Experts say even the delayed new rules on junk food advertising would not apply to The Beano website’s content as no payment has been received.

It means companies can continue showcasing so-called HFSS food, which is high in fat, salt or sugar, such as burgers, pizzas, crisps, and fizzy drinks and suggesting that the brands behind them are ‘cool’, write the authors.

Another example given was a game fronted by one of the comic’s character Minnie the Minx, who has ‘been served up a plate of vile veg and she needs your help to eat them and defeat them!’.

J Bernadette Moore, associate professor of obesity at the University of Leeds, said children were effectively being taught to shun healthy food.

She said: ‘This idea that children won’t like healthy food pervades all aspects of our society.

‘Yet companies with such extensive young audiences must acknowledge that they are not merely reflecting child preferences but shaping them.’

The Beano insists its surveys meet all legal and data protection obligations, adding that ‘any suggestion that Beano is somehow contributing to increased consumption of HFSS products in children is false, misleading and damaging.’

It said it took ‘enormous care in what we present to children, particularly around health and wellbeing’, adding that its website also runs positive content about fruit, vegetables, and healthy eating, including the Ultimate Vegetarian Quiz.

A Beano spokesperson said: ‘Beano takes kids’ health and wellbeing seriously.

‘We care deeply about our young audience, making every decision with their interests at heart.

‘The article does not, in our view, accurately reflect the overall Beano.com experience – a safe, informative and entertaining online space that provides kids with age-appropriate, compliant content on topics of interest that they search for to help them navigate and understand the world around them.

‘Around five per cent of the content found on beano.com features food or drink.
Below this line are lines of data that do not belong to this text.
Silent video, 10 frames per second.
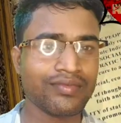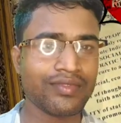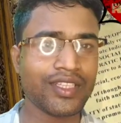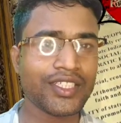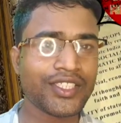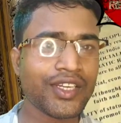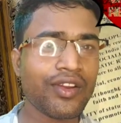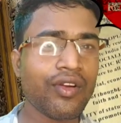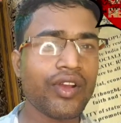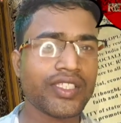This
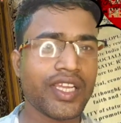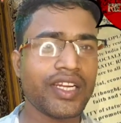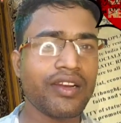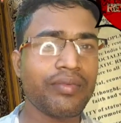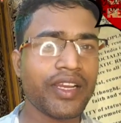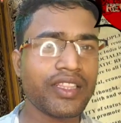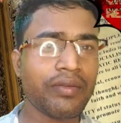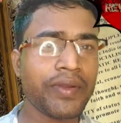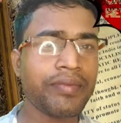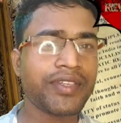schedule was added by the
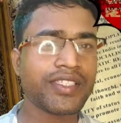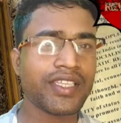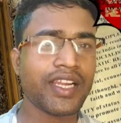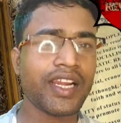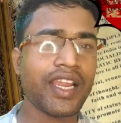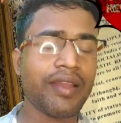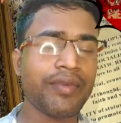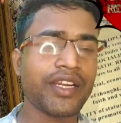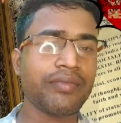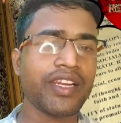52nd
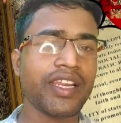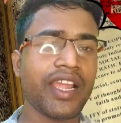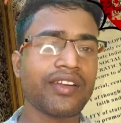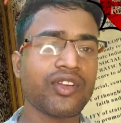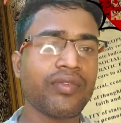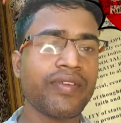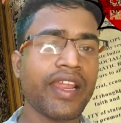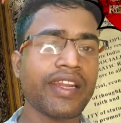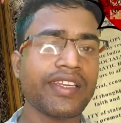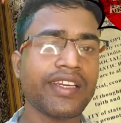Amendment Act of
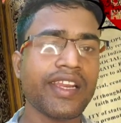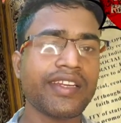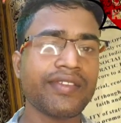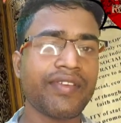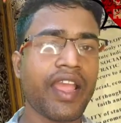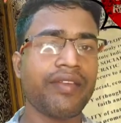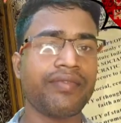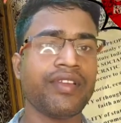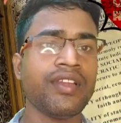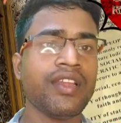1985,
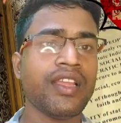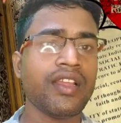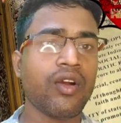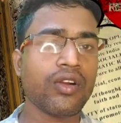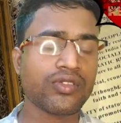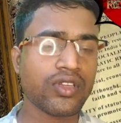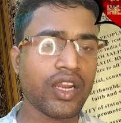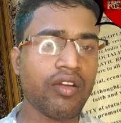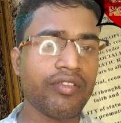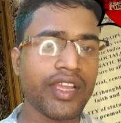also
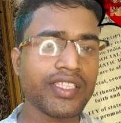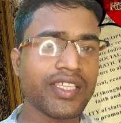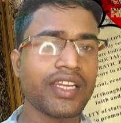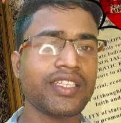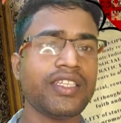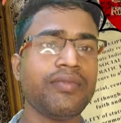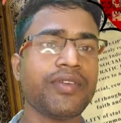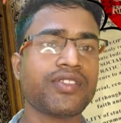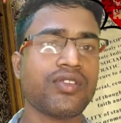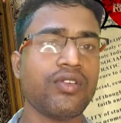known as
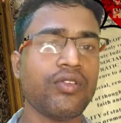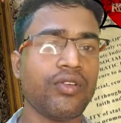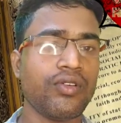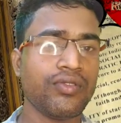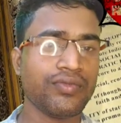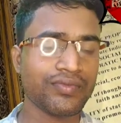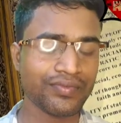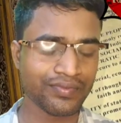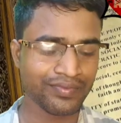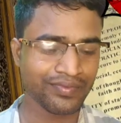Anti-Defection Law.
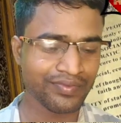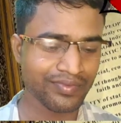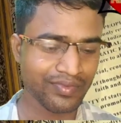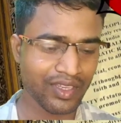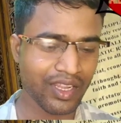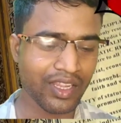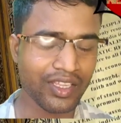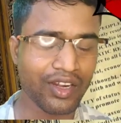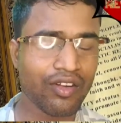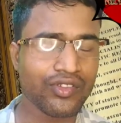
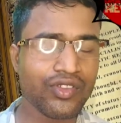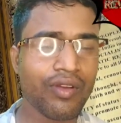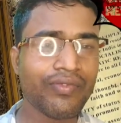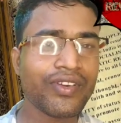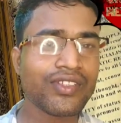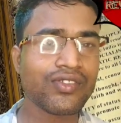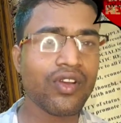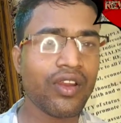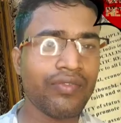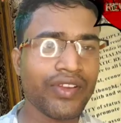Grounds of
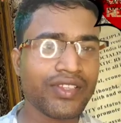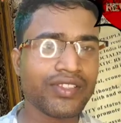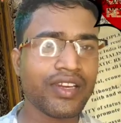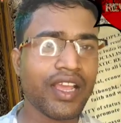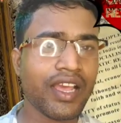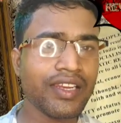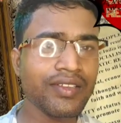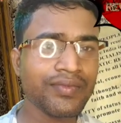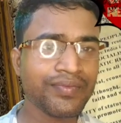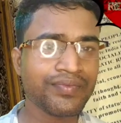disqualification are:
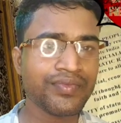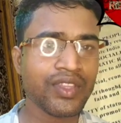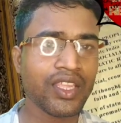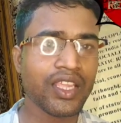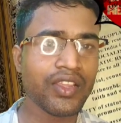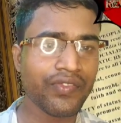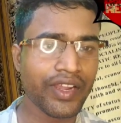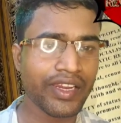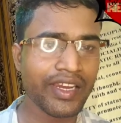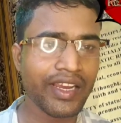if
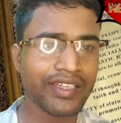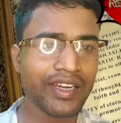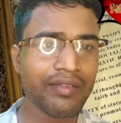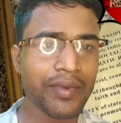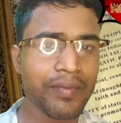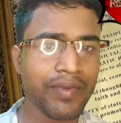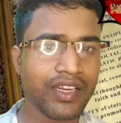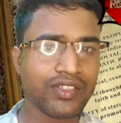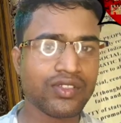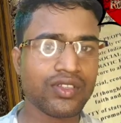an elected member
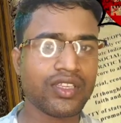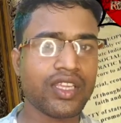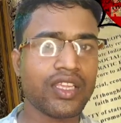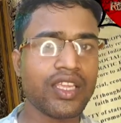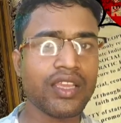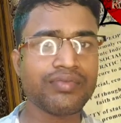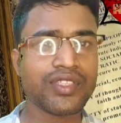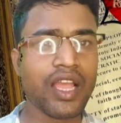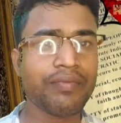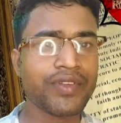gives
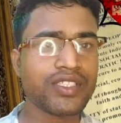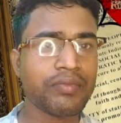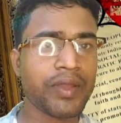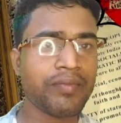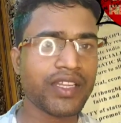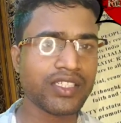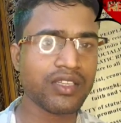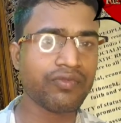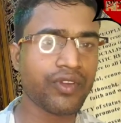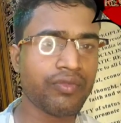up his
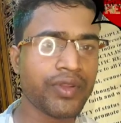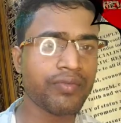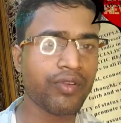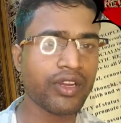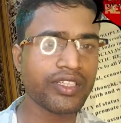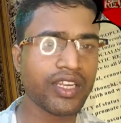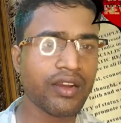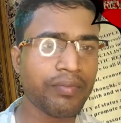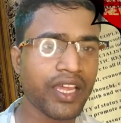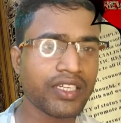membership of
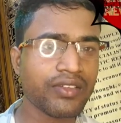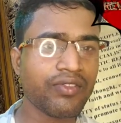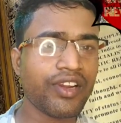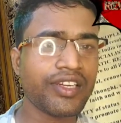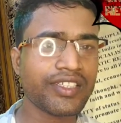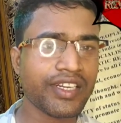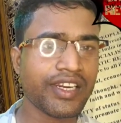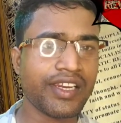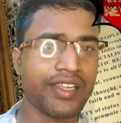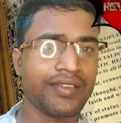political party
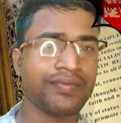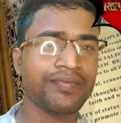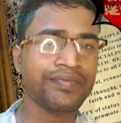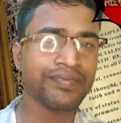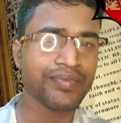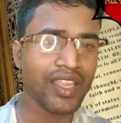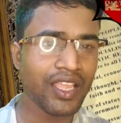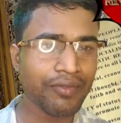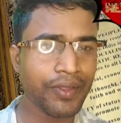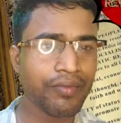voluntarily,
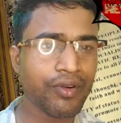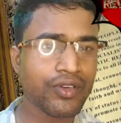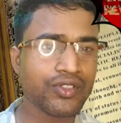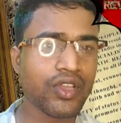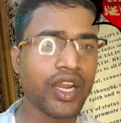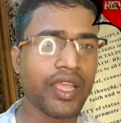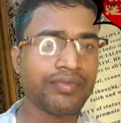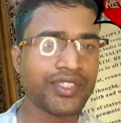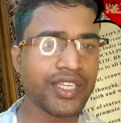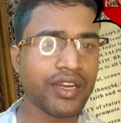if he votes or
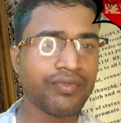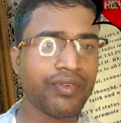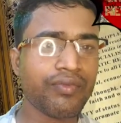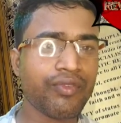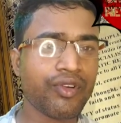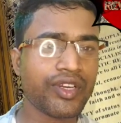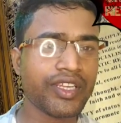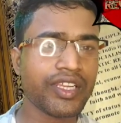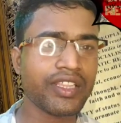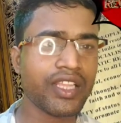abstains from
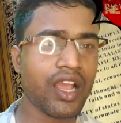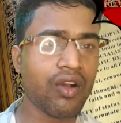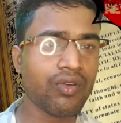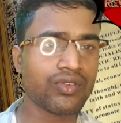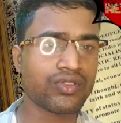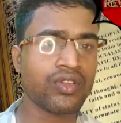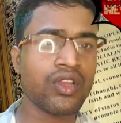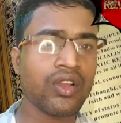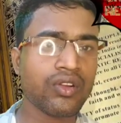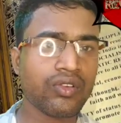voting in the House
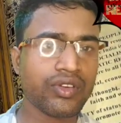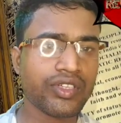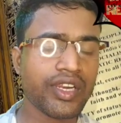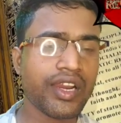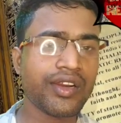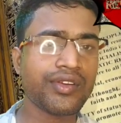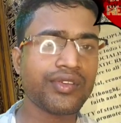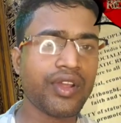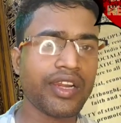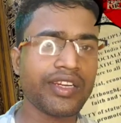contrary
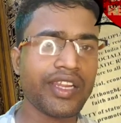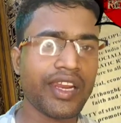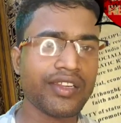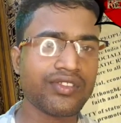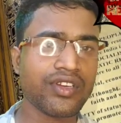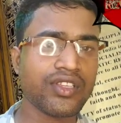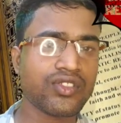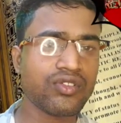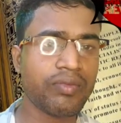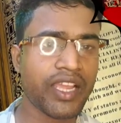to any direction
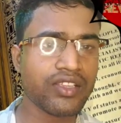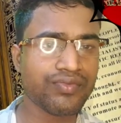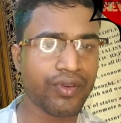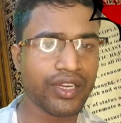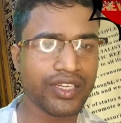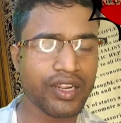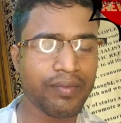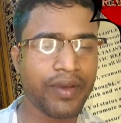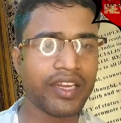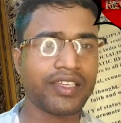issued by his political
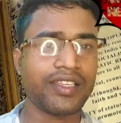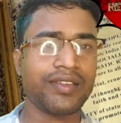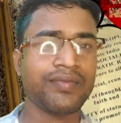party,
Children may visit beano.com having searched for jokes about Skittles, but will also find pictures of broccoli, apples, pineapples and many other fruit and vegetables on other pages.

‘Beer and wine facts – found in less than one per cent of the quizzes on beano.com – are consistent with those within the KS1 and KS2 National Curriculum history programmes.

‘Beano.com’s ability to engage, inform and encourage kids to eat more vegetables was endorsed when it was chosen by VegPower and ITV as a media partner for the launch of the multi-award-winning behaviour-change campaign Eat Them To Defeat Them in 2019.

‘Bafflingly – and indicative in our view of the BMJ authors’ selective focus – they chose to cite one of the quizzes in that campaign as evidence of encouraging a negative influence on kids’ attitudes to healthy eating, when the intent of the content in the context of that campaign was clearly the opposite.’